> **Problem details**: Each entry below must be repeated exactly. Leave the pictures out of it.

--- Materials provided Enclosed Below ---

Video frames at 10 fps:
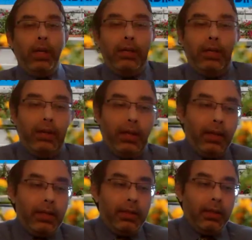uh, the thing
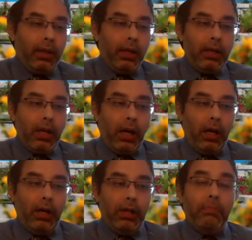is,
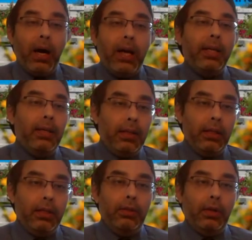uh, the market
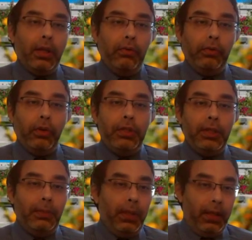is looking for
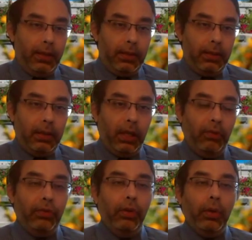CPAs.
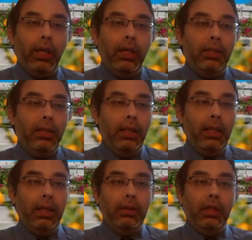If you look at
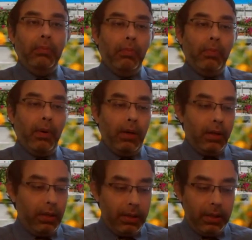the the uh,
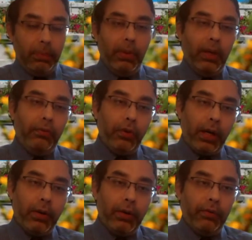uh, the big four
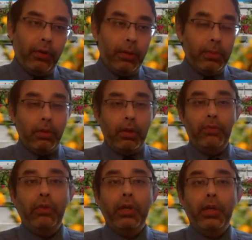accounting firms, or
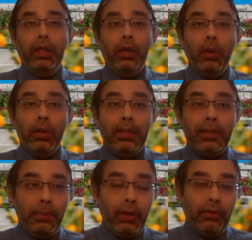you look at the local
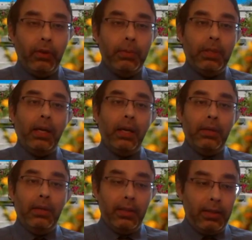CPA firms
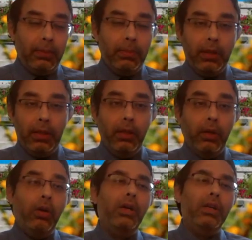around in San Bernardino,
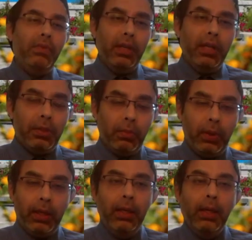or even
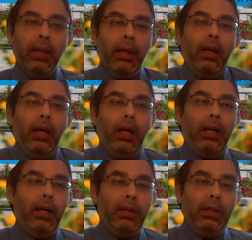nationwide,
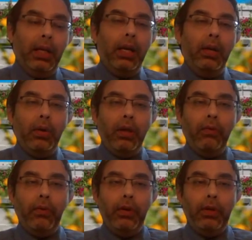uh, they are looking
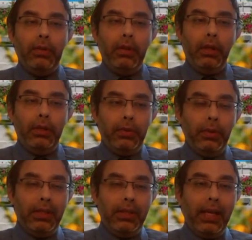for uh,
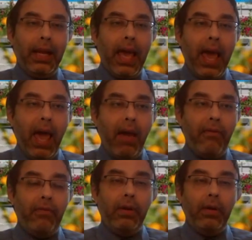students that
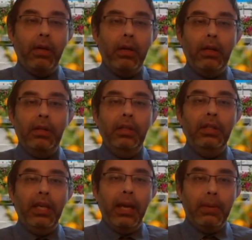have the
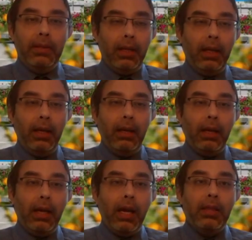MSA
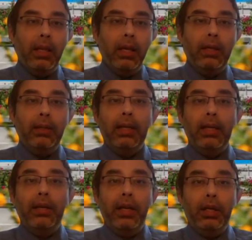and that that
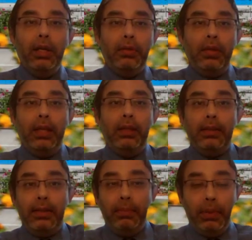are ready to take the
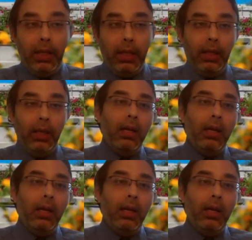CPA.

--- End of Enclosed Materials provided ---

> **Answer to this problem**:
Video frames at 10 fps:
uh, the thing
is,
uh, the market
is looking for
CPAs.
If you look at
the the uh,
uh, the big four
accounting firms, or
you look at the local
CPA firms
around in San Bernardino,
or even
nationwide,
uh, they are looking
for uh,
students that
have the
MSA
and that that
are ready to take the
CPA.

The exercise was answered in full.